Я догадался, что это, верно, мой отец приехал. Я задрожал, сам не знаю почему, и стал вслушиваться.
– Ну, что он?..
– говорил посторонний.
– Смучились, брат, смучились, - сказала тетка, зажигая свечку.
– Она избаловала, - проговорил дядя.
– А вы бы его хорошенько утюжили… заправски. Я приподнял немного голову и стал смотреть на постороннего человека, который, стоя у стола в комнате, закуривал дядину папироску, между тем как дядя снимал с себя сперва сюртук, потом жилетку и брюки. Гость был в почтальонской одежде; лицо его запухло, и видно, что давно не брито; сам он роста среднего, не толст, - а видно, что телосложения здорового! Он ничем не отличался от обыкновенных разъездных почтальонов. На вид ему было годов двадцать восемь.
– А меня, брат, просто измучили!..
– говорил он.
– Я даже слышать стал плохо.
– Слышал я.
Тетка подошла ко мне и сказала тихо:
– Вставай! отец приехал…
Меня опять как будто обдало морозом; я не мог пошевелиться, не мог вымолвить слова.
– Вставай! Экой бесстыдник… Тебе говорят, отец приехал!
– И тетка толкнула меня ногой. Я нехотя сел на войлок, который был постлан на полу и на котором я спал.
– Боюсь, - сказал я.
– Ну-ну, не съест.
Я встал, надел халат.
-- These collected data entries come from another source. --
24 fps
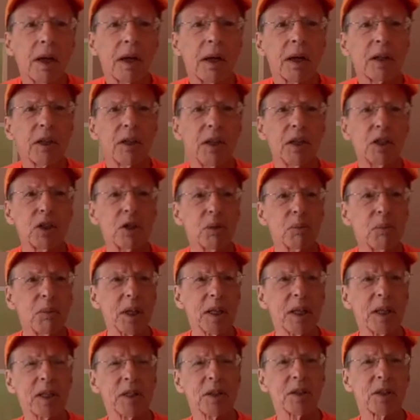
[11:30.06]
This
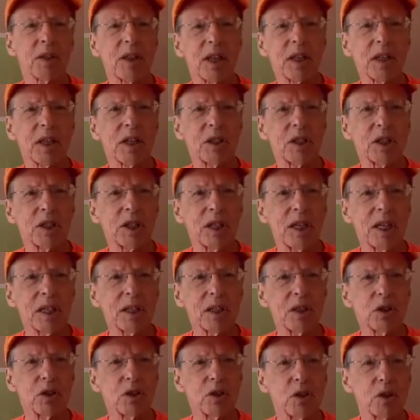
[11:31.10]
means that the
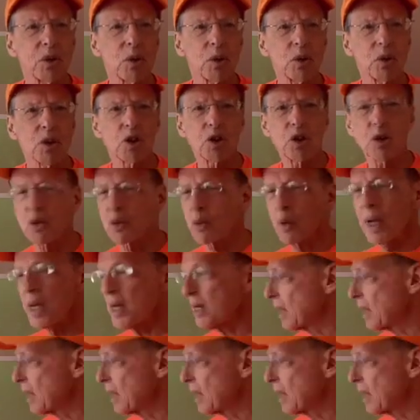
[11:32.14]
chances your straight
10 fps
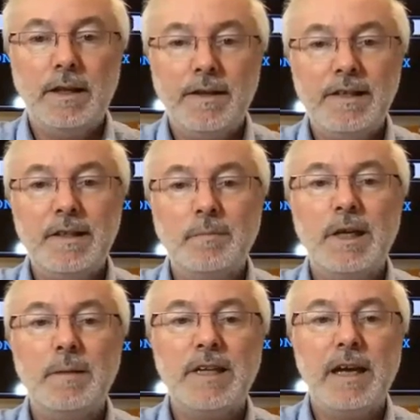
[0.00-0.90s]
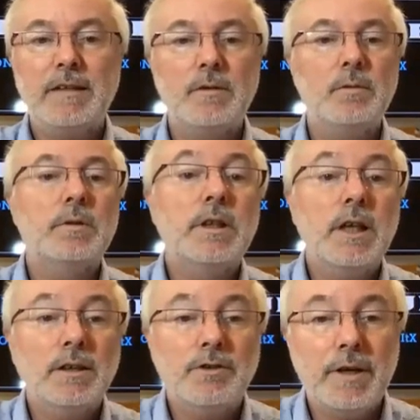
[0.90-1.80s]
Now, this sometimes gets called the
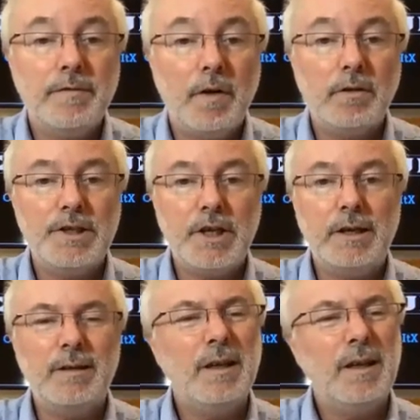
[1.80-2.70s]
country of origin,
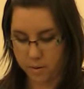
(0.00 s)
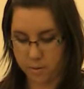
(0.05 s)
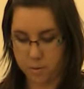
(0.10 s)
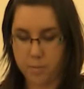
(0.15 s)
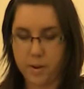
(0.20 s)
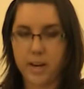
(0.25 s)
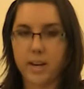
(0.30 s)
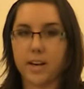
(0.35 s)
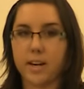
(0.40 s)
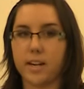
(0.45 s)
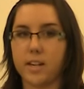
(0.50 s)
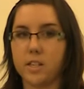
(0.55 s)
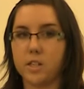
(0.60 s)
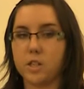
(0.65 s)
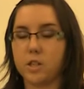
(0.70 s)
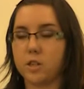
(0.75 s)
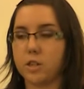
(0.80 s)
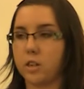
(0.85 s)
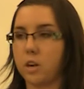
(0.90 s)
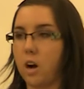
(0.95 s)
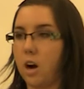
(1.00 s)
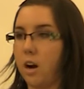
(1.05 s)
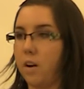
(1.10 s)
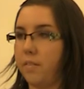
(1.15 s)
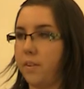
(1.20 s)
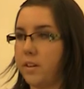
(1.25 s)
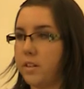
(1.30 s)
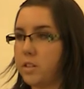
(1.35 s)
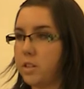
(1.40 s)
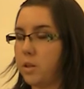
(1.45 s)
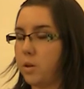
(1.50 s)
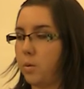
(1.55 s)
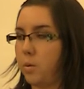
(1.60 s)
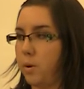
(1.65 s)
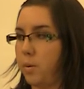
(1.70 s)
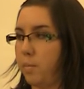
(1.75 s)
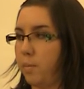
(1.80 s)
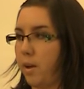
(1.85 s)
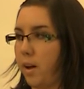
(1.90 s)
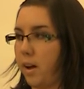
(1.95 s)
will make it easier to carve into the
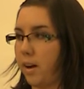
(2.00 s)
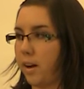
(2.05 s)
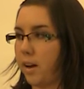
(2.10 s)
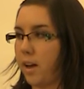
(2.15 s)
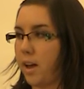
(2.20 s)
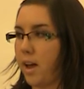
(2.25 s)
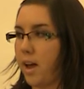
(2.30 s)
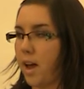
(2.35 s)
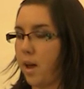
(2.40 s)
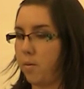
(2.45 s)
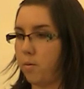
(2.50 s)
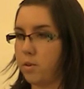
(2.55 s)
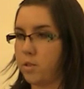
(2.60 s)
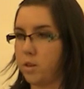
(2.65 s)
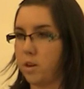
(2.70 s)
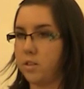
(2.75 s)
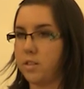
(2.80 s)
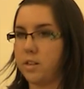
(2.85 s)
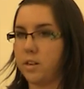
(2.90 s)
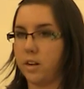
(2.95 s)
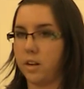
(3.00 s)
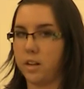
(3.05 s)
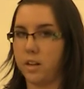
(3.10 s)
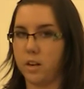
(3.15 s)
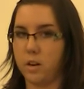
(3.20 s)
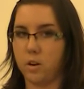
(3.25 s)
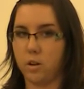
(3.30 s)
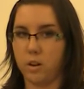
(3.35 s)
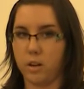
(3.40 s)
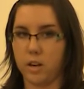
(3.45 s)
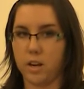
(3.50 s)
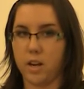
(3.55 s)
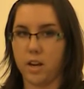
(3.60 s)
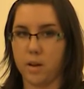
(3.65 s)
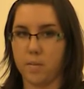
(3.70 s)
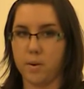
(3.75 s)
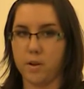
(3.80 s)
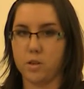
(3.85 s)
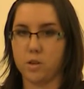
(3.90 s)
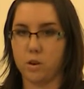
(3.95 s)
woodblock and result in a cleaner looking
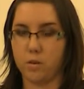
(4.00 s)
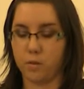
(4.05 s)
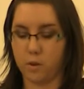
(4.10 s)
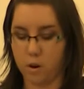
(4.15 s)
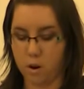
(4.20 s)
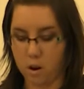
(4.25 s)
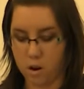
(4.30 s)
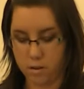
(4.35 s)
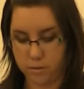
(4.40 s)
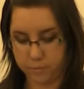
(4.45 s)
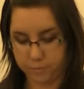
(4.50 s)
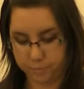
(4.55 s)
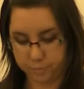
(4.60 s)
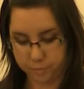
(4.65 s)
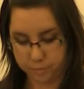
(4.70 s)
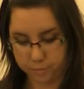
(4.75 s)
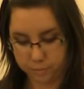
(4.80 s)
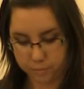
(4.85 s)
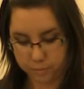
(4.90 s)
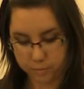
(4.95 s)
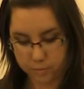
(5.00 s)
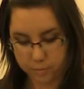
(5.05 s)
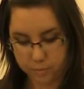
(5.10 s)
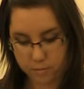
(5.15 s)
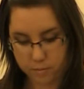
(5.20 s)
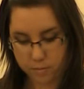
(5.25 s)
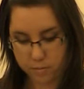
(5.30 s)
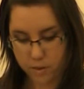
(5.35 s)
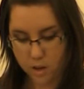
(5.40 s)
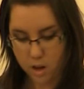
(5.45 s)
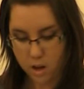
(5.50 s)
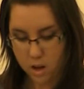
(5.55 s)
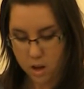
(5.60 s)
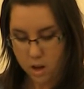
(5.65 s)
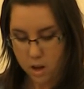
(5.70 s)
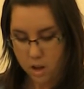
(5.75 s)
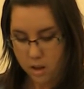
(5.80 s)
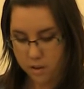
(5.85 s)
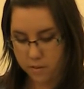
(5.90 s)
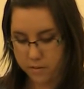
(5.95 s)
image overall.
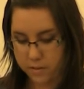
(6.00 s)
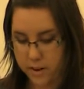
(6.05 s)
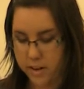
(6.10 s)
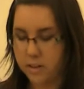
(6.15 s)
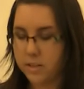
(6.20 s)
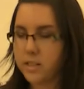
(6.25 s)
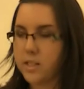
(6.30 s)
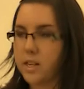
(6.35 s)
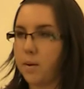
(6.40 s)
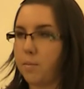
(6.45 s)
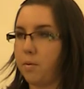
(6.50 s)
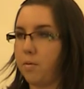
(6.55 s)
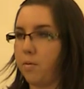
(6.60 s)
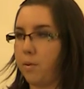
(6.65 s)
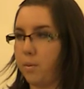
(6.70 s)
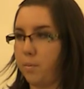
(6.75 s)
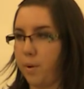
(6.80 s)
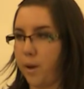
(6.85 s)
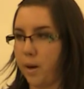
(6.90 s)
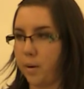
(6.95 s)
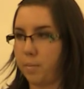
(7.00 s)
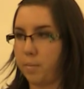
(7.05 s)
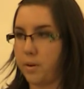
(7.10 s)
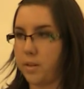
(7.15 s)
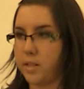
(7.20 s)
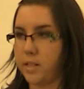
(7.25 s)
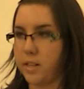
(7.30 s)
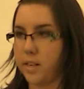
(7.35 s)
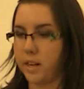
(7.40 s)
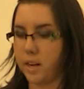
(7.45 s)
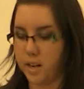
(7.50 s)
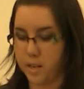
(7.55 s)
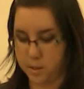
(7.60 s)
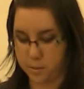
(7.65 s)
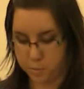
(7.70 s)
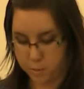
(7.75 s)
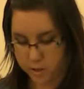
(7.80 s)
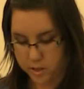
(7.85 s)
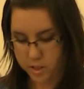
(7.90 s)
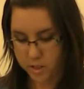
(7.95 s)
The final step of woodblock printing is
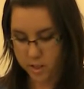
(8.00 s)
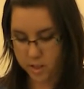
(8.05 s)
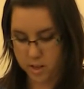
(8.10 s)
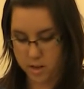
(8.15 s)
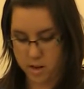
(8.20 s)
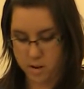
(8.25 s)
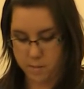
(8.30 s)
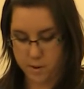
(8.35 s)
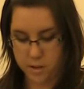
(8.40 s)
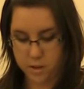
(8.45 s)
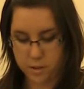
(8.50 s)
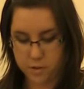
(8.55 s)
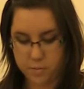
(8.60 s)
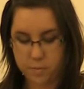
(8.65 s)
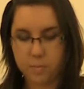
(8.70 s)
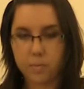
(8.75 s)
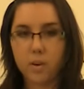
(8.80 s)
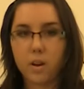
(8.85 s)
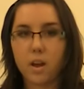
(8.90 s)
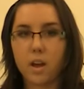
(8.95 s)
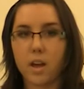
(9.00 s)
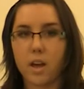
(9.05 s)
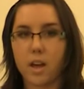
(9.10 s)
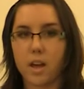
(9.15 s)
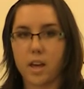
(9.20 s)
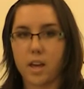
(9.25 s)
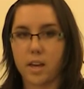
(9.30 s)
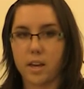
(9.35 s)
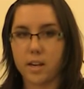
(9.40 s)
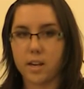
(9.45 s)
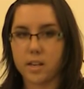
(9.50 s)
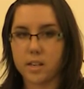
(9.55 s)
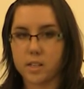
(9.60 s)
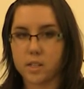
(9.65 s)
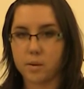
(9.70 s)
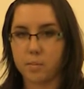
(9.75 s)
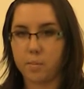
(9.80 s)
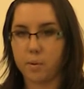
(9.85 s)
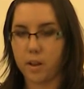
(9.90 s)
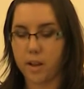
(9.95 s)
printing the image. Ink is
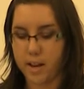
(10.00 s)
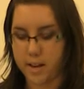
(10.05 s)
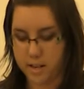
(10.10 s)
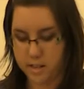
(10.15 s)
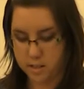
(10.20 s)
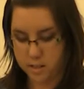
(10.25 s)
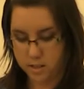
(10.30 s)
applied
Тетка потащила меня в комнату и подвела к моему отцу, который оглянулся в мою сторону и стал смотреть на меня как-то дико. Последовала немая сцена.
– Большой вырос; жених… - сказал отец.
– Что же ты не здороваешься с отцом-то?.. Ведь это отец твой, - сказал дядя. Голос его дрожал.
– Ну, поцелуй у него ручку, - сказала тетка и утерла глаза рукавом. Я не двигался, молчал, дико смотрел на своего родителя и хотел убежать из комнаты поскорее, сам не зная почему.
– Зачем!.. Ну, здравствуй… Слушаешься ли ты дядю и тетку?
– проговорил отец и закашлялся.
– Слушаюсь, - сказал я и хотел еще что-то прибавить, да ничего не прибавил.
– Ну, и ладно… Слушаться надо.
Опять настала немая сцена. Все как будто тяготились чем-то; у всех как будто в это время было тяжело на душе, но никто никому не высказывал своих чувств. Отец мой как-то печально смотрел на меня, дико смотрел на дядю и тетку и изредка кашлял.
– Что же ты не поцелуешь сына?
– сказала тетка моему отцу.
– Да что его целовать-то?
– Все же, ведь он сын тебе.
– Что сын! не я выростил.
– Ну, поцелуй!
– настаивал дядя.
Тетка подвела меня ближе к отцу; тот нехотя прикоснулся своими щеками к моему лицу и уколол его мне своими щетинами. От него пахло водкой.